Was man gerne mal aus den Augen verliert, wenn man im Zuge der GEZ-Debatte das Totschlag-Argument „Das guckt doch eh keiner“ bringt: klar guckt das einer! Vergleiche: „Der letzte schöne Tag“ wurde laut Einschaltquote von 5,7 Millionen Menschen gesehen. Der Oscar-Nominierte „The Descendats“ – immerhin mit dem sicher nicht ganz so günstigen George Clooney in der Hauptrolle – kratzt nach 2 Kinowochen gerade mal an der 300.000-Zuschauer-Marke.

Natürlich erzeugt ein Kinofilm zu einem gesellschaftlich relevanten Thema im Feuilleton mehr Aufsehen. Dabei haben etwa „Brokeback Mountain“ sicherlich weniger Menschen gesehen als so manchen TV-Film.

Für mich gilt: ich bin mit der Qualität vieler (bei weitem nicht aller!) TV-Film-Produktionen durchaus zufrieden. Vielleicht erreichen diese Filme mich teilweise auch mehr als große Kinoproduktionen, weil ich mich ihnen dank fehlender Synchronisation einfach näher fühle, sie für mich eingängiger sind.

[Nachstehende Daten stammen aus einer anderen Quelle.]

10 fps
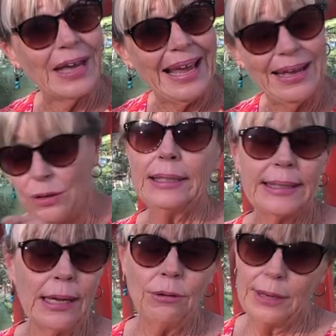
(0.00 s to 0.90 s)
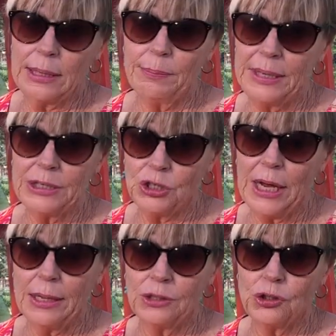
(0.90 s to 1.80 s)
kale. Celery can be a
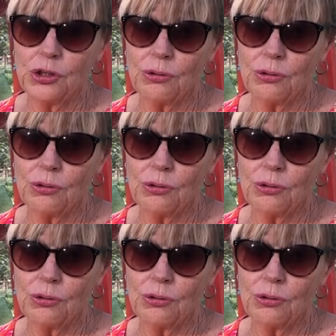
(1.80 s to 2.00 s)
challenge to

Wer nur auf Veronika Ferres, Christine Neubauer und die Bergretter schielt, dem entgehen in der deutschen Fernsehlandschaft einige wirkliche Perlen. Zu nennen wären da solche Filme wie „Wut“, „Es war einer von uns“, „Homevideo“ oder herausragende deutsche TV-Serien wie etwa „KDD“ oder der teils brillante Zehnteiler „Im Angesicht des Verbrechens“. Oder auch teils herausragende Tatort-Episoden wie etwa „Nie wieder frei sein“ vom Tatort-Team München, der mir nachhaltig in Erinnerung geblieben ist. Auch Deutschland hat hervorragende Schauspieler, die viel für das Fernsehen arbeiten. Nehmen wir etwa Max Riemelt, Marie Bäumer, Devid Striesow, Maria Simon, Jürgen Vogel und Anna-Maria Mühe – was die so an TV-Produktionen drehen kann man ohne Hemmungen gucken.

Und da frage ich Euch: Wie seht Ihr das? Für rund 20 Euro im Monat teils herausragende Filme, Nachrichten Dokumentationen, Reportagen und Spartenprogramme (ich sage nur zdfneo!). Was ist das im Vergleich für einen Kinobesuch, den man heutzutage selten unter 8 Euro bekommt? Gebt auch Ihr dem deutschen Fernsehfilm eine Chance?